VPN CP NG FP3 - Nortel Contivity

[spam4u2]

I was wondering whether anyone could help me with the following. I have found this thread steveave posted a while ago. This is the old thread:

------------------------------------------------------------
My CP NG FP3 initiates the IKE negotiation fine – Checkpoint logs the following error when the Nortel Contivity, at the other end, responds: 'Quick Mode Received Notification from Peer: Invalid ID information'. The 'invalid id information' is also logged in the ike.elg & vpnd.elg with debugging cranked up. I can find no reference to what 'ID' this is referencing.

I have checked all the normal stuff - same subnets for encryption domains, NATing off between the private subnets, same 3DES, MD5 and D-H 2 on both sides (on the objects and the encryption rules), Checkpoint KB, Phoneboy & general web searches.

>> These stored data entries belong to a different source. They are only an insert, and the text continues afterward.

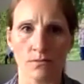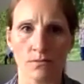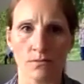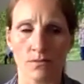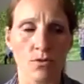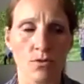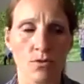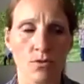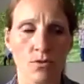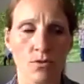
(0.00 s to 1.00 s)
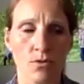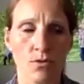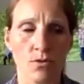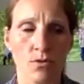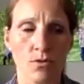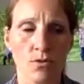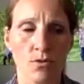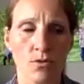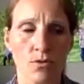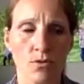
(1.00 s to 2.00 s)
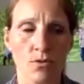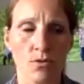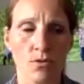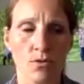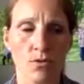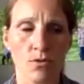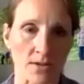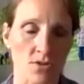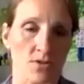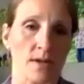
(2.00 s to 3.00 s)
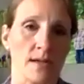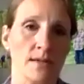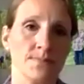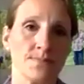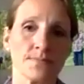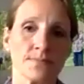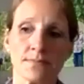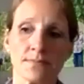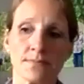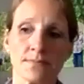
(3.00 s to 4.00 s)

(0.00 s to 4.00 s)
3 or 4 flours in your pantry,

Any ideas would be greatly appreciated.

steveave

The ‘Invalid ID’ refers to the pre-defined networks of the interoperable network device. Once I added the specific networks (unlike my other interoperable devices) for the Contivity all was well.

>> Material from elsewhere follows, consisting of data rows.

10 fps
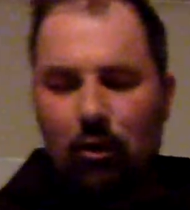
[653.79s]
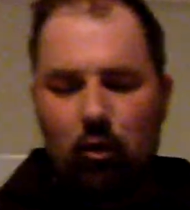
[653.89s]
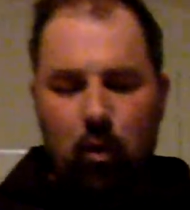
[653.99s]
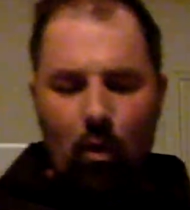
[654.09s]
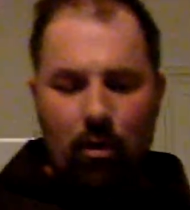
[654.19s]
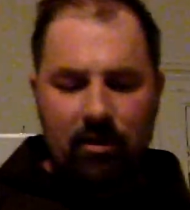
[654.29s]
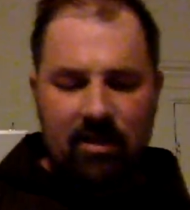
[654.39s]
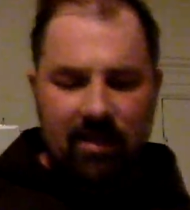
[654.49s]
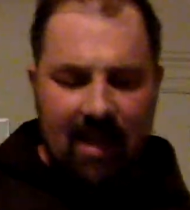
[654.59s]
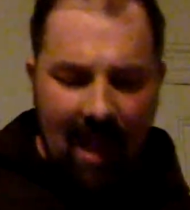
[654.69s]

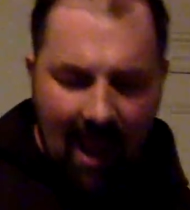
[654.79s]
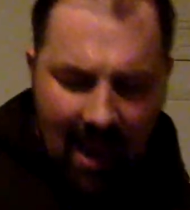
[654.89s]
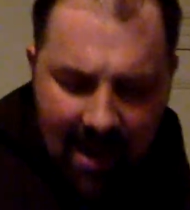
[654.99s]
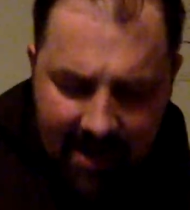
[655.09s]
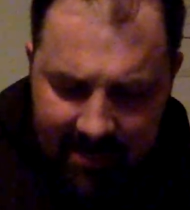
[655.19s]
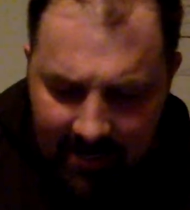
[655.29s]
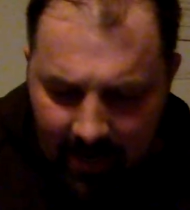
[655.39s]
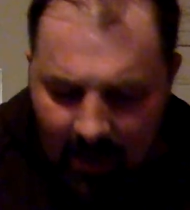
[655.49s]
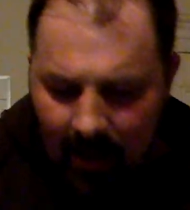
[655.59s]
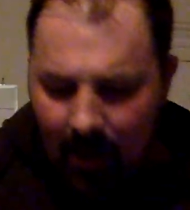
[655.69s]
Towards the end
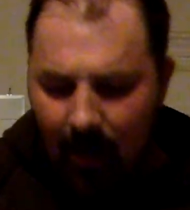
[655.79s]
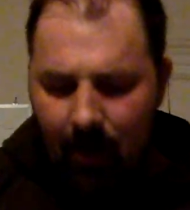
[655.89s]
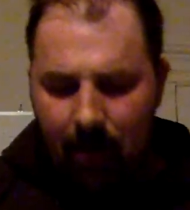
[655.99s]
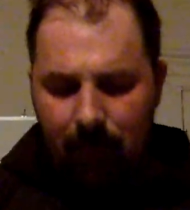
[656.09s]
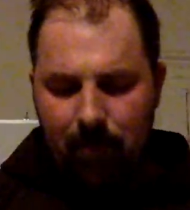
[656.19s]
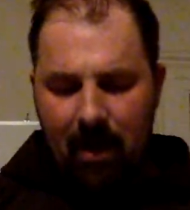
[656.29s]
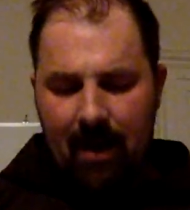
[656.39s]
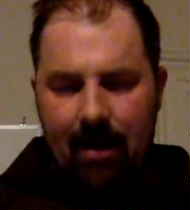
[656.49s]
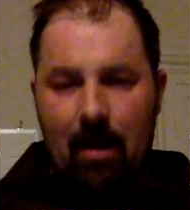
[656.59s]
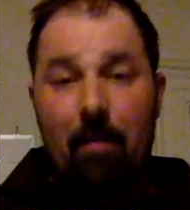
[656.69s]
of
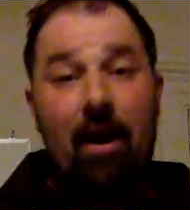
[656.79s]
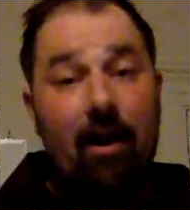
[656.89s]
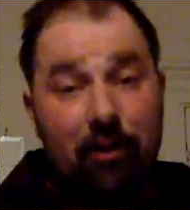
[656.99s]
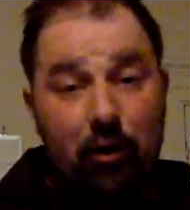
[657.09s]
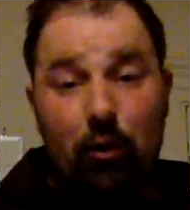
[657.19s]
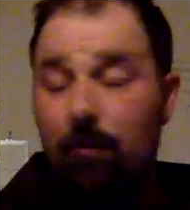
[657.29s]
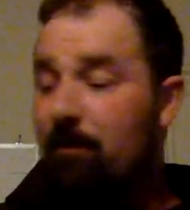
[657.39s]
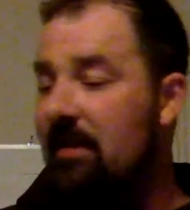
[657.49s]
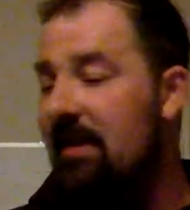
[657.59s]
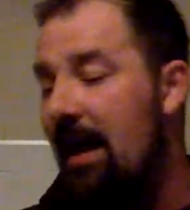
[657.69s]
my my high
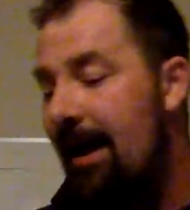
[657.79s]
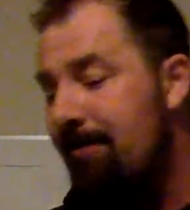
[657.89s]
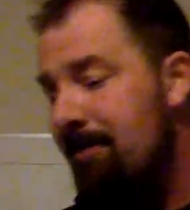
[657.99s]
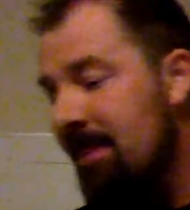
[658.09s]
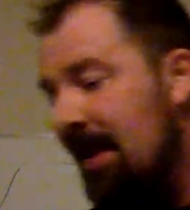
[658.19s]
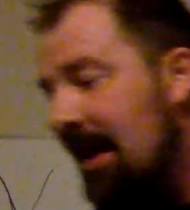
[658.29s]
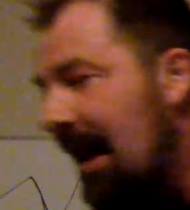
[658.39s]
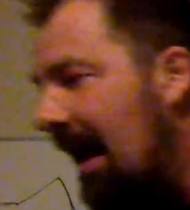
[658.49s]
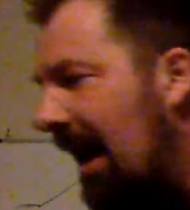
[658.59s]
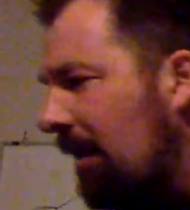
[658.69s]
school time,
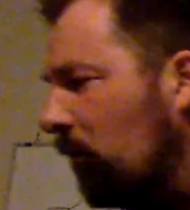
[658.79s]
I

------------------------------------------------------

I have tested this (added the peer address in the topology and with the specific ED-network behind it). But the same effect.
Anybody got some more idea's???

Thnx in advance!

 

[wirelesspeap]

hi spam4u2,

Send me your contact so that I can call you and talk about
it. It has happened to me quite a few times too between
NG FP3 and Nortel Contivity so I may be able to help you.

my contact is wirelesspeap at yahoo dot com.

 

[pankajchawla]

This is the same issue about "peer IDs" and "isakmp identities" on Checkpoints

Is "vendor ID" disabled for the tunnel on the Nortel? "Vendor ID" on the Nortel just means "ISAKMP identity string."